President Peter Mutharika announced on Thursday that three people who are the woman, her 11-year-old relation and a 64-year-old maid tested positive to coronavirus.

As of yesterday 56 554 people had died of coronavirus globally

A family member has since clarified that the 64-year-old is a wife to the affected family’s housekeeper.

But Ministry of Health (MoH) spokesperson Joshua Malango, in an interview yesterday, did not want to disclose whether the 61-year-old woman travelled by bus or on a different type of vehicle, nor the exact date she arrived in Malawi.

Said Malango: “She did not fly into the country. Contact tracings started on Thursday. That is how the other two were also identified. We are now moving to the next layer of contacts.”

But Malango did not give details about how the tracing is being done.

But an inside source said the woman entered Malawi through Zambia- Mchinji border. A relation from Lilongwe drove to the border where he picked her.

In his address to the nation Thursday evening, Mutharika said the woman was on self-quarantine for 14 days, after her arrival, before she developed some symptoms.

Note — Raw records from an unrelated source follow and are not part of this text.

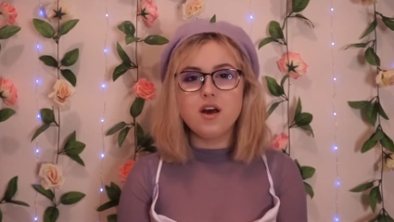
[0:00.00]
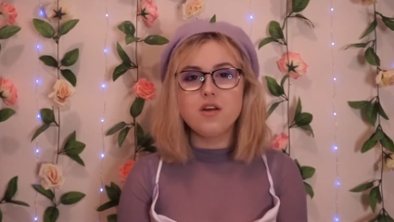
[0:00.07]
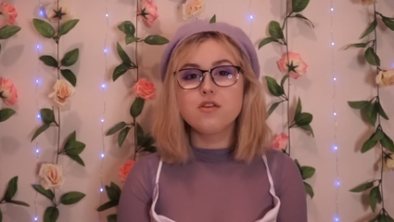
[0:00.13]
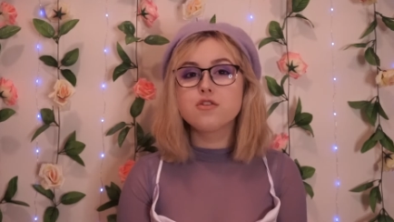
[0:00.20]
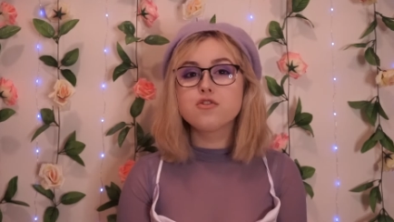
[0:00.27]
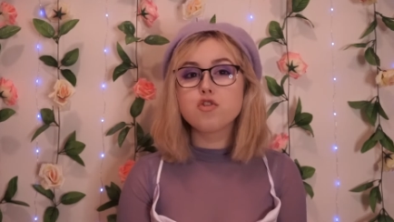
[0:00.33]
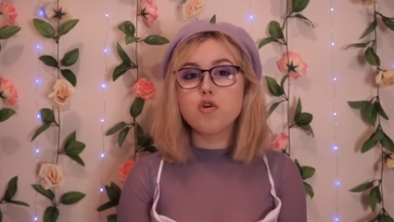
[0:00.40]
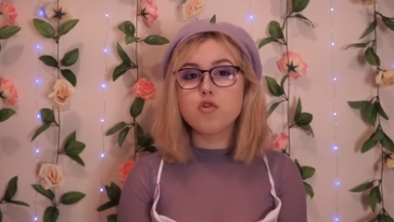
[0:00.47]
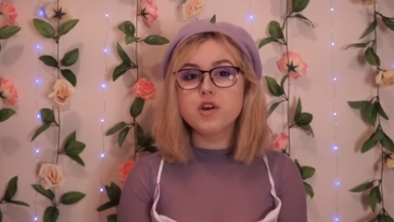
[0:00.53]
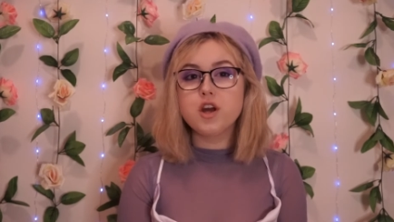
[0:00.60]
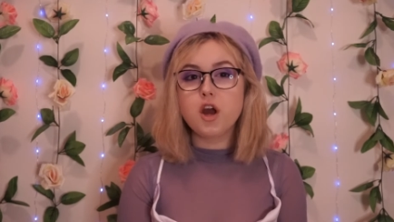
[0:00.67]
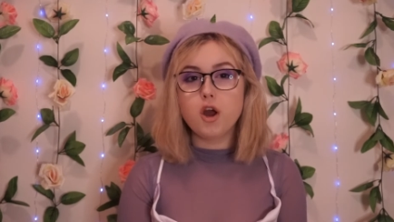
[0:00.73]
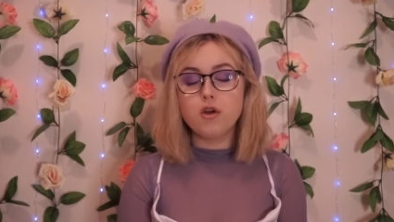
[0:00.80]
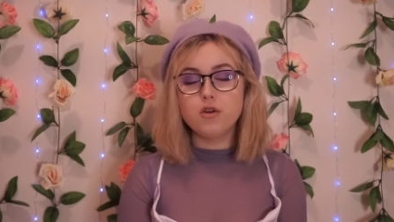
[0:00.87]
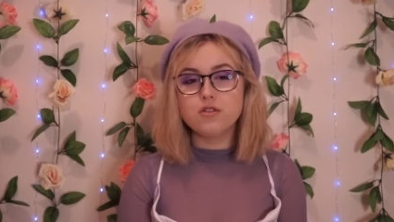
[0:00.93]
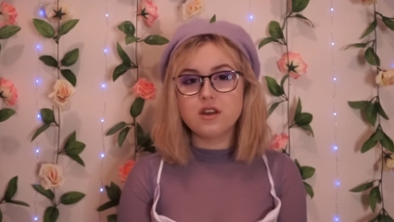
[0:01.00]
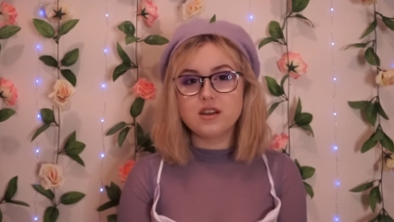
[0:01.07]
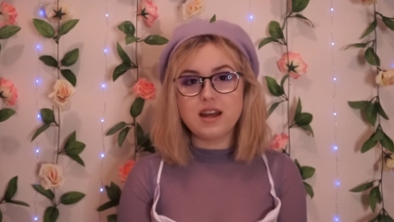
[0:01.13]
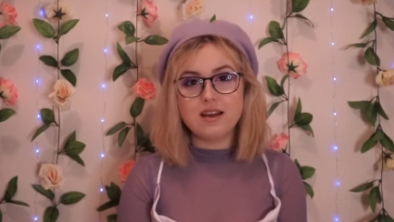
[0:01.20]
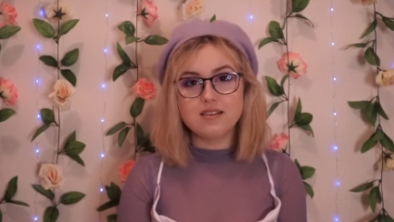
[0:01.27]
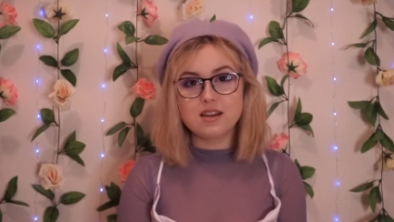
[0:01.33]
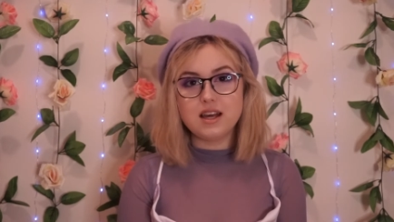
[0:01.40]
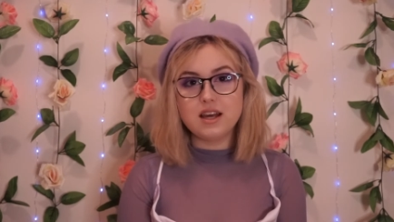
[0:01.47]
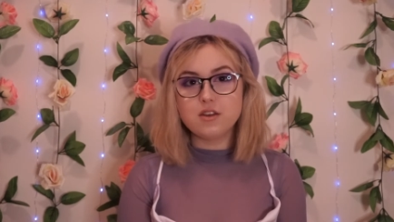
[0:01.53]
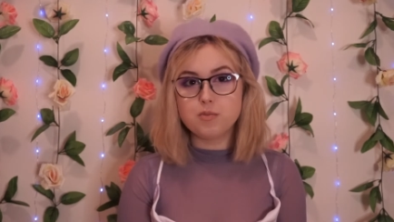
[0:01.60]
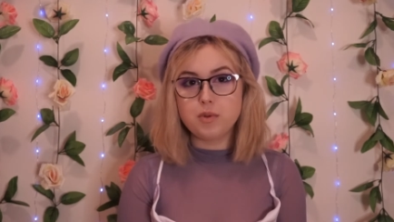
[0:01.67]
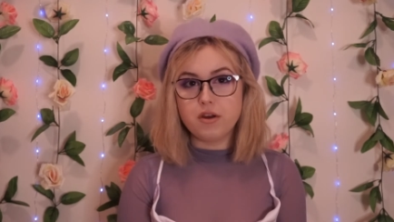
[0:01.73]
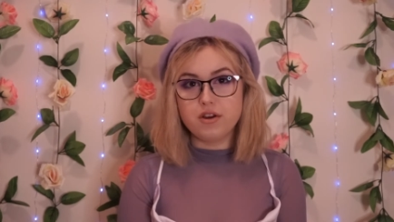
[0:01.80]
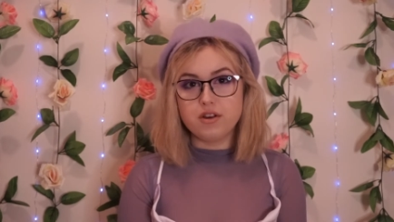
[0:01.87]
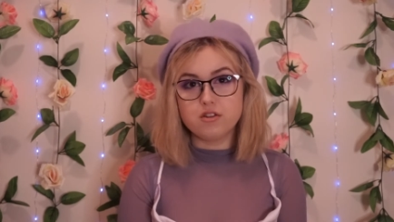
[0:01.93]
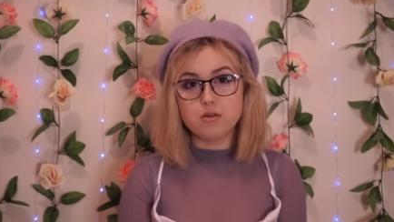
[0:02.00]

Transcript: The story goes that Natalie experienced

In a telephone interview yesterday Malawi Equity Health Network (Mhen) executive director George Jobe urged government to make available the finer details about the patients to avoid causing public panic.

He said, for instance, it is important to know whether the patients used a bus or a different type of vehicle, and who else travelled with them.

Said Jobe: “Such details are important for the purpose of reducing the spread of the disease. Which other people were living with these people in their compound and when exactly did the woman arrive in Malawi?”

In an earlier interview, MoH chief of health services Charles Mwansambo indicated that the three patients might be moved to isolation treatment centres depending on results of a medical review which was scheduled for last night.

Mwansambo said the ministry was establishing two isolation centres—one at Kamuzu Central Hospital (KCH) and another at Bwaila Hospital at the Voluntary Male Medical Circumcision (VMMC).

But some doctors from Bwaila Hospital, who spoke to Weekend Nation on strict condition of anonymity, expressed reservations with the decision to use the VMCC building as an isolation centre, arguing that it is in the middle of Old Town as well as at the centre of the hospital.

Commenting on how the ministry is using the K15 billion allocation to combat Covid-19, Malango could not give a breakdown of what the money has been used for but said not all of it has been released.

He said so far most of the procurements are being done by the United Nations Children Fund (Unicef) and some local and international organisations.

Malango also said all districts have set up quarantine and treatment facilities. As of yesterday, 56 554 people had died of coronavirus globally from the 1 061 291 confirmed cases.